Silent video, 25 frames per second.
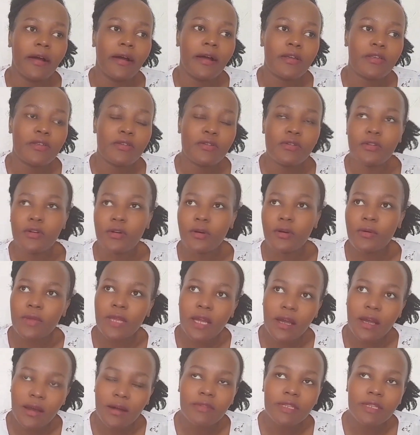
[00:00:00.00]
You know, we
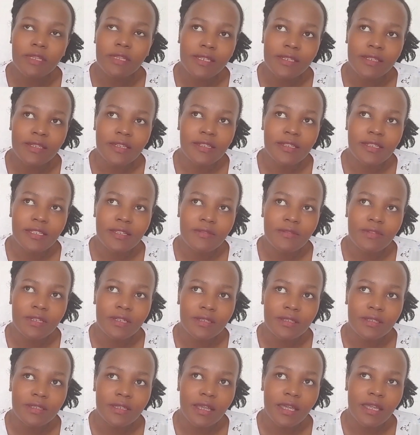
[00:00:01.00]
have the
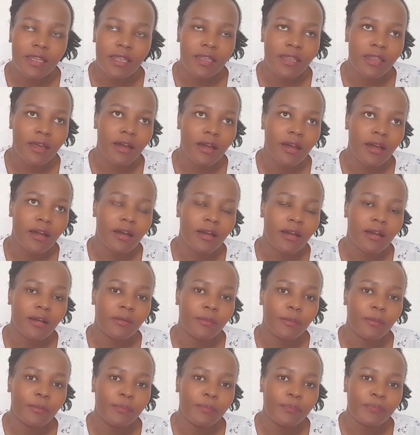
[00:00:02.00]
CCTVs,
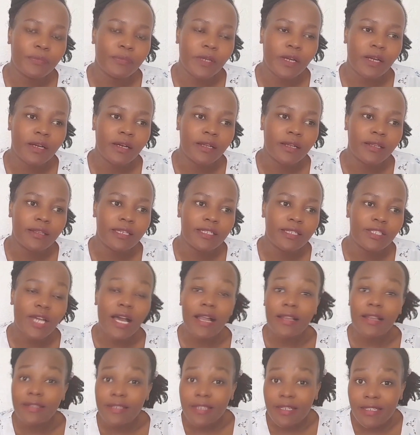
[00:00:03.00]
and the
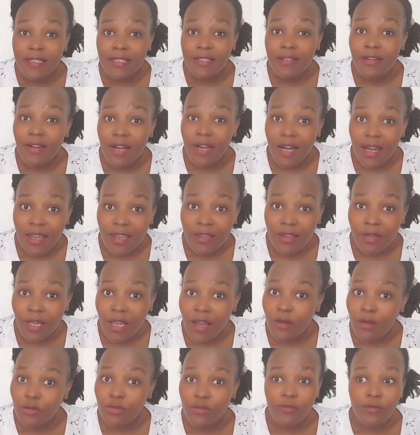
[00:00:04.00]
child started
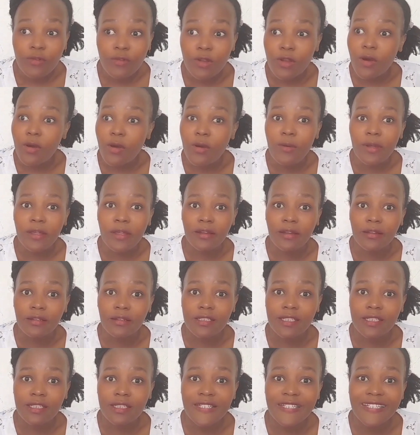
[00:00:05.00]
crying out of nowhere,
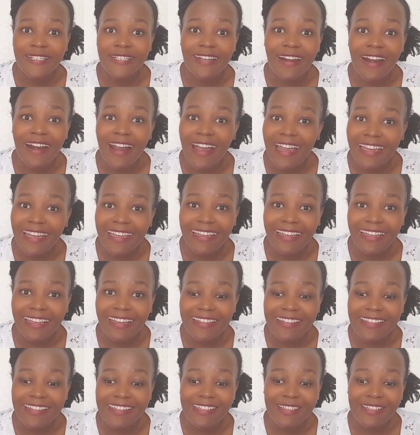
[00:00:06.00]
started crying
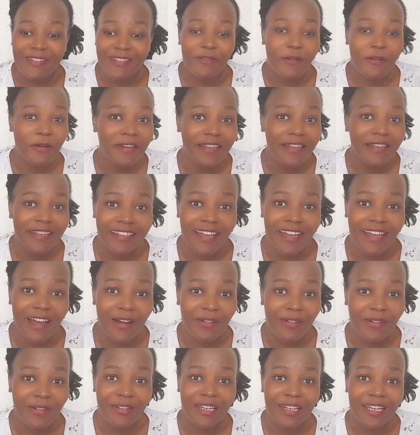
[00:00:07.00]
and falling
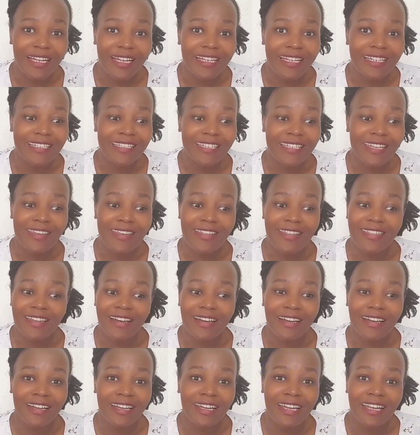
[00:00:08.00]
down and saying
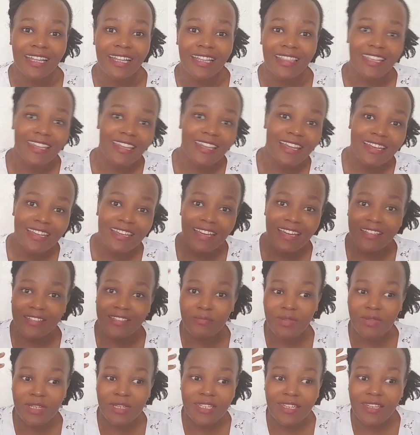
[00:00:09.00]
that the nanny has
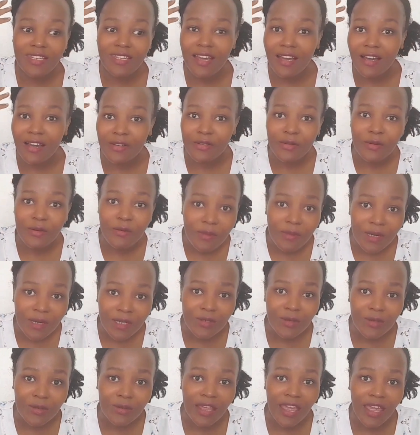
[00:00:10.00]
beaten her too
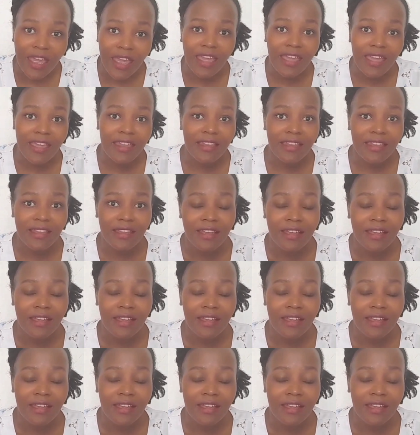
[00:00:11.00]
much on the head.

Work task: Your output should consist solely of the lines from the line containing "[00:00:04.00]" through the end of the data above, copied exactly, with images removed.

Task result:
[00:00:04.00]
child started
[00:00:05.00]
crying out of nowhere,
[00:00:06.00]
started crying
[00:00:07.00]
and falling
[00:00:08.00]
down and saying
[00:00:09.00]
that the nanny has
[00:00:10.00]
beaten her too
[00:00:11.00]
much on the head.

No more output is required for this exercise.